_ACTION ITEM:_ Start at the line in the entries below that contains "[00:15:24.92 to 00:15:25.83]", stop at the line that contains "[1:25.49-1:29.02]", and output exactly the lines in that span, both ends included.

Content starts

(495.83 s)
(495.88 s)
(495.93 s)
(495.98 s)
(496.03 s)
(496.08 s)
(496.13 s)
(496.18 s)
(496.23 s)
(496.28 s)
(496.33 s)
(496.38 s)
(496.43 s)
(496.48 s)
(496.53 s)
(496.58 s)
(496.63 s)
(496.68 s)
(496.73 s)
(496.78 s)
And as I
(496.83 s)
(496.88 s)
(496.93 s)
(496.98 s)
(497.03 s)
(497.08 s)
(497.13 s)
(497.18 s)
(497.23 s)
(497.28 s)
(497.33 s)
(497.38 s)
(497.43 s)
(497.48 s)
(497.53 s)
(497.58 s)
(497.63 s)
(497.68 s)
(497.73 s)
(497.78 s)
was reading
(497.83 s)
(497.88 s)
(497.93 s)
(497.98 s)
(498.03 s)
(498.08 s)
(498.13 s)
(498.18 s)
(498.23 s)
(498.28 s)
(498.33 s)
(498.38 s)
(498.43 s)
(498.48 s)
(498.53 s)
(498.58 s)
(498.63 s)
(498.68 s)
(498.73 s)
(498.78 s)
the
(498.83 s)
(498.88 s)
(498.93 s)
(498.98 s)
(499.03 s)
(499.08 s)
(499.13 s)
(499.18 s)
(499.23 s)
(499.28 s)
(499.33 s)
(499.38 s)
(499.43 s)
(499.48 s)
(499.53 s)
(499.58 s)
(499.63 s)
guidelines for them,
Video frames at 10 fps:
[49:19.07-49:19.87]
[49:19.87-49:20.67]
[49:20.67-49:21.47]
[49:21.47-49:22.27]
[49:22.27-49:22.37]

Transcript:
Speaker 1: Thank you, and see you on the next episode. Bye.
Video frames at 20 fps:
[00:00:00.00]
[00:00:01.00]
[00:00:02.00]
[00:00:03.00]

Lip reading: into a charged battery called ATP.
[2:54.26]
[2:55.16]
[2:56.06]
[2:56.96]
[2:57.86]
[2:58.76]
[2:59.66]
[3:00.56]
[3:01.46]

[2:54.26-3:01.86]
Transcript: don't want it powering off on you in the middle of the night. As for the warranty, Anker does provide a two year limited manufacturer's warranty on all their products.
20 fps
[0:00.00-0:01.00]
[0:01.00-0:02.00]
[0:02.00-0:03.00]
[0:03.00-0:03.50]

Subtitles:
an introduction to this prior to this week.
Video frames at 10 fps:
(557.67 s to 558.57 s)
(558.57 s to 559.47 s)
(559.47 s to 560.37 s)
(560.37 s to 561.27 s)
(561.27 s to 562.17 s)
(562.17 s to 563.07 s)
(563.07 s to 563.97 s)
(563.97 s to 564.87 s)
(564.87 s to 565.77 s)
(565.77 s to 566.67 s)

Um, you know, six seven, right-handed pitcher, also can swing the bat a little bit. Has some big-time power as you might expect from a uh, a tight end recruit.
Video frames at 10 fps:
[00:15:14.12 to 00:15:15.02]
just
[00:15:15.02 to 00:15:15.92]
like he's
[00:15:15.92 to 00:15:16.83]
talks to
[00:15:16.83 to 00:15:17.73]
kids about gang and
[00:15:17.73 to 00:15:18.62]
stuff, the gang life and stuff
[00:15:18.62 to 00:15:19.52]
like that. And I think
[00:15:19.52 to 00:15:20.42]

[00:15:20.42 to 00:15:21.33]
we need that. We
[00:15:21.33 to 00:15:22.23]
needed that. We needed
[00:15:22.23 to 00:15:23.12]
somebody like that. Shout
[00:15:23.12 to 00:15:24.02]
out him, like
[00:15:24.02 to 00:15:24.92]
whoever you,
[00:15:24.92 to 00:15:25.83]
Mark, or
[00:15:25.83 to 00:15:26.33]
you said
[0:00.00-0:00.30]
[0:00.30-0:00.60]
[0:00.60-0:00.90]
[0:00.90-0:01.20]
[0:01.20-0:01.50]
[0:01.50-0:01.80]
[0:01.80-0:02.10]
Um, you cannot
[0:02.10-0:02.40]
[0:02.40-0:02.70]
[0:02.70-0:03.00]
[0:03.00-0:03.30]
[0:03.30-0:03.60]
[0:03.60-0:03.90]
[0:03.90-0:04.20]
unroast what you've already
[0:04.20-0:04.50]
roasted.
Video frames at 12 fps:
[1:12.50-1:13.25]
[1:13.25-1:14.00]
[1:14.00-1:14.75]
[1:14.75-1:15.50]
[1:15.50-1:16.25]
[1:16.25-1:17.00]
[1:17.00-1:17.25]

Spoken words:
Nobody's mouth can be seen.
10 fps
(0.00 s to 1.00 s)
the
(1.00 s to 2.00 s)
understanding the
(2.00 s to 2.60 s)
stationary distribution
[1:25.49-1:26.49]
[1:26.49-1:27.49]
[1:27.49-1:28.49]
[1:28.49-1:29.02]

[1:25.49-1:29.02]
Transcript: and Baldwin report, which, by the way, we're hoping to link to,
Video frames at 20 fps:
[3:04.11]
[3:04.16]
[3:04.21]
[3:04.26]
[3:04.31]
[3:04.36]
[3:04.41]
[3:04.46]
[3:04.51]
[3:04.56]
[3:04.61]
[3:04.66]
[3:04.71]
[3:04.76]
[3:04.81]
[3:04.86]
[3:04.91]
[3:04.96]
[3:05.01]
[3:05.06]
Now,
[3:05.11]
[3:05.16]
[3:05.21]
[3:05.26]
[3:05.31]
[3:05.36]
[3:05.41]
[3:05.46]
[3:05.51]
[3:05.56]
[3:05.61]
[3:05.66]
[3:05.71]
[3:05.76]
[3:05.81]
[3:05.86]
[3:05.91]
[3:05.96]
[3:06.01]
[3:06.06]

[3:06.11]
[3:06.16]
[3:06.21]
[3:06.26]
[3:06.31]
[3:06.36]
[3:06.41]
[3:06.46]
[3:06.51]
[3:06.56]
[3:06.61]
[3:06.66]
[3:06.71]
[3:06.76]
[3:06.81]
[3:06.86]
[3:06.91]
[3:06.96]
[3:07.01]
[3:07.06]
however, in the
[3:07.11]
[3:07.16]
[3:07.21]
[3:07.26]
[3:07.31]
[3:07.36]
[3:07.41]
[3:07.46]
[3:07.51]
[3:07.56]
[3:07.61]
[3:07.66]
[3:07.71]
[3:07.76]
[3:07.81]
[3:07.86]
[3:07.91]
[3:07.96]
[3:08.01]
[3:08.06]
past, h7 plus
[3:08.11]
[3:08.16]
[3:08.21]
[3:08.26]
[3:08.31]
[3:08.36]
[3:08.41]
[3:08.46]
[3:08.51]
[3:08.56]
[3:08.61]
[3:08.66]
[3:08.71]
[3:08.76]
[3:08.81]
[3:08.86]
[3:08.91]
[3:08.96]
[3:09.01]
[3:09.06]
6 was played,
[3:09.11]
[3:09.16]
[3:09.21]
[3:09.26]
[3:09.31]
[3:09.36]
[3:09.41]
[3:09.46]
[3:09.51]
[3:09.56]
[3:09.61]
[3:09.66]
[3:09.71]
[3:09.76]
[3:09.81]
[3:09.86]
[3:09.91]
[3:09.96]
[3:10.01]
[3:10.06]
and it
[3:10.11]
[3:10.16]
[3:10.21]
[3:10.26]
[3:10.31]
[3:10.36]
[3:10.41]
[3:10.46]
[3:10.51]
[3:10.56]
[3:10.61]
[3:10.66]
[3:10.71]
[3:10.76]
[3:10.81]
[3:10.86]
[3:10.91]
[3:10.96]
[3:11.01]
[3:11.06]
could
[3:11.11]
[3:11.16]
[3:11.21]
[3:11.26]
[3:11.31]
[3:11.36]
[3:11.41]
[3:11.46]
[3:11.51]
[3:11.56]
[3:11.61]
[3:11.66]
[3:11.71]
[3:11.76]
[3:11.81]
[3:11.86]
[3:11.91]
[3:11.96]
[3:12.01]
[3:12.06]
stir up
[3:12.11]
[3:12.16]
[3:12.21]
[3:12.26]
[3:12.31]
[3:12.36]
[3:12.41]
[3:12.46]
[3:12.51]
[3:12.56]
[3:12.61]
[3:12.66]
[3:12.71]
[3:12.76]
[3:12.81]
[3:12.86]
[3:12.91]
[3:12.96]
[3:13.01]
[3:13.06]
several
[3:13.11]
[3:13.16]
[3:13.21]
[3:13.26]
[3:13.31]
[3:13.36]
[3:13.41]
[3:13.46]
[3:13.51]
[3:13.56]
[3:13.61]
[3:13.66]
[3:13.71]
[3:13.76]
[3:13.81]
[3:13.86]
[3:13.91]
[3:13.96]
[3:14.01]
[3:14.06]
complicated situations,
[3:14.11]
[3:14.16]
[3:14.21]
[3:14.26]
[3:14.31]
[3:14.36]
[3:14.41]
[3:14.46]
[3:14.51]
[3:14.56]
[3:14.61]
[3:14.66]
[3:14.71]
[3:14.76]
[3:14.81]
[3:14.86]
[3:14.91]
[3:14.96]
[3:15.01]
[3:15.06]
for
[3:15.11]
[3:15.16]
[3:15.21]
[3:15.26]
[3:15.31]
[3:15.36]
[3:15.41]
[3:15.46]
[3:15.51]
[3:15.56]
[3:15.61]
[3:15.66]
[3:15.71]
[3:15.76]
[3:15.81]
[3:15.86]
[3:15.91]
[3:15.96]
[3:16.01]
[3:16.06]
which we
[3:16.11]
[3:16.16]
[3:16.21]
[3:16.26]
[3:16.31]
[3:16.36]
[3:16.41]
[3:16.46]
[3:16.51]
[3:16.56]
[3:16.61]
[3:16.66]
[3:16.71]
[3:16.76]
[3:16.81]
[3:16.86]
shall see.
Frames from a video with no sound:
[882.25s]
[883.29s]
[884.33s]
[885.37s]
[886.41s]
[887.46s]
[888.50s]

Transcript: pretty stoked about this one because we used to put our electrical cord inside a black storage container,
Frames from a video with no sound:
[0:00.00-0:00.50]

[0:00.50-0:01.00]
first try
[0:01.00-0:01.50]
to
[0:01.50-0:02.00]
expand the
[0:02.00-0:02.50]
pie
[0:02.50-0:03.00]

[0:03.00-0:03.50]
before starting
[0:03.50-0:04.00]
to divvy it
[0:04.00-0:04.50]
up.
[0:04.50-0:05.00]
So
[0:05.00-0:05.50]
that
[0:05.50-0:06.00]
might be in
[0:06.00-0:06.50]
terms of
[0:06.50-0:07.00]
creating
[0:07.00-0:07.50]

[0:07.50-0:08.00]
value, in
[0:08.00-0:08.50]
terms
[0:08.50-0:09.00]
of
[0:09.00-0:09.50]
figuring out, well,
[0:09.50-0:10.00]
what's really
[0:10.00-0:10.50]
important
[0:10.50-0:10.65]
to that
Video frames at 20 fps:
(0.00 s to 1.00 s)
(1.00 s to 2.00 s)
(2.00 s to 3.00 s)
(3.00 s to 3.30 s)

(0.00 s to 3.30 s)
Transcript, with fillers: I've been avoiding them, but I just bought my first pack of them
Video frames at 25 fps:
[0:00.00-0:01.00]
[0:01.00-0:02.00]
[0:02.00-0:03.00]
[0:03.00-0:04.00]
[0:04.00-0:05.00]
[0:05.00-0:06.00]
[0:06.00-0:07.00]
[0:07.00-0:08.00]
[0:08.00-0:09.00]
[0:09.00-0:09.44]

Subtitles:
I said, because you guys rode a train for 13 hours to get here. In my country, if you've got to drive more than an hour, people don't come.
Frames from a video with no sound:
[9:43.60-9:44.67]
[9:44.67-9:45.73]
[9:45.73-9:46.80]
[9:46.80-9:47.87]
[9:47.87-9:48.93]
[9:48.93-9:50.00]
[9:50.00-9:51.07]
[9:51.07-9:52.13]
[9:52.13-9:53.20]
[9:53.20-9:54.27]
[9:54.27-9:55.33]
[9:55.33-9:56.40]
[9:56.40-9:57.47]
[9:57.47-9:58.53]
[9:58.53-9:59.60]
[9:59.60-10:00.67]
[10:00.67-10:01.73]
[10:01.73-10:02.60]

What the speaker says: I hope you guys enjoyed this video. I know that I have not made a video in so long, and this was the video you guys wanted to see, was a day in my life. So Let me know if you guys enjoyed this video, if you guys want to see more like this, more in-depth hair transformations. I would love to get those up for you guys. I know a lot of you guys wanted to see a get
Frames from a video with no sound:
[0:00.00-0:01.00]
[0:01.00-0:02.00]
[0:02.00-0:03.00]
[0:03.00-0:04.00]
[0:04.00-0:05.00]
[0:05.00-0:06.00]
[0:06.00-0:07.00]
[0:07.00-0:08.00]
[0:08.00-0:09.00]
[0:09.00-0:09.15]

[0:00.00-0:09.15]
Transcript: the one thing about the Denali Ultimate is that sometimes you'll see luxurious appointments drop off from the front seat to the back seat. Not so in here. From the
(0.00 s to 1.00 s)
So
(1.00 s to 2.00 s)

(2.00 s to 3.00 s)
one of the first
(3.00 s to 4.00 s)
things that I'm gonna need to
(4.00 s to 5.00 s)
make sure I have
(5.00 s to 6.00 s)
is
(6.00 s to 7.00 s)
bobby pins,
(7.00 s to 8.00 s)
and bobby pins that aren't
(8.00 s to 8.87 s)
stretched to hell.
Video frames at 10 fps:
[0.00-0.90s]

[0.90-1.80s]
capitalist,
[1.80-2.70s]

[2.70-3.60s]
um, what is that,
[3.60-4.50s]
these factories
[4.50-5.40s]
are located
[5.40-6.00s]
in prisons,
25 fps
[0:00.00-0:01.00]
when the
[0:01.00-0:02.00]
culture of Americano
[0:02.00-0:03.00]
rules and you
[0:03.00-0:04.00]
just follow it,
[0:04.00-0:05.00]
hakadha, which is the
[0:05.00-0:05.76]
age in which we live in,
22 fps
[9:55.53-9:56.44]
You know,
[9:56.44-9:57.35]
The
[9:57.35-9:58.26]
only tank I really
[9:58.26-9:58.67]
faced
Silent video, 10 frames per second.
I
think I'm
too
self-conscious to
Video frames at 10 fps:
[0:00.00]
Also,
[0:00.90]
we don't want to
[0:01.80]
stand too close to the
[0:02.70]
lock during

Content ends

_FINISHED TASK:_
[00:15:24.92 to 00:15:25.83]
Mark, or
[00:15:25.83 to 00:15:26.33]
you said
[0:00.00-0:00.30]
[0:00.30-0:00.60]
[0:00.60-0:00.90]
[0:00.90-0:01.20]
[0:01.20-0:01.50]
[0:01.50-0:01.80]
[0:01.80-0:02.10]
Um, you cannot
[0:02.10-0:02.40]
[0:02.40-0:02.70]
[0:02.70-0:03.00]
[0:03.00-0:03.30]
[0:03.30-0:03.60]
[0:03.60-0:03.90]
[0:03.90-0:04.20]
unroast what you've already
[0:04.20-0:04.50]
roasted.
Video frames at 12 fps:
[1:12.50-1:13.25]
[1:13.25-1:14.00]
[1:14.00-1:14.75]
[1:14.75-1:15.50]
[1:15.50-1:16.25]
[1:16.25-1:17.00]
[1:17.00-1:17.25]

Spoken words:
Nobody's mouth can be seen.
10 fps
(0.00 s to 1.00 s)
the
(1.00 s to 2.00 s)
understanding the
(2.00 s to 2.60 s)
stationary distribution
[1:25.49-1:26.49]
[1:26.49-1:27.49]
[1:27.49-1:28.49]
[1:28.49-1:29.02]

[1:25.49-1:29.02]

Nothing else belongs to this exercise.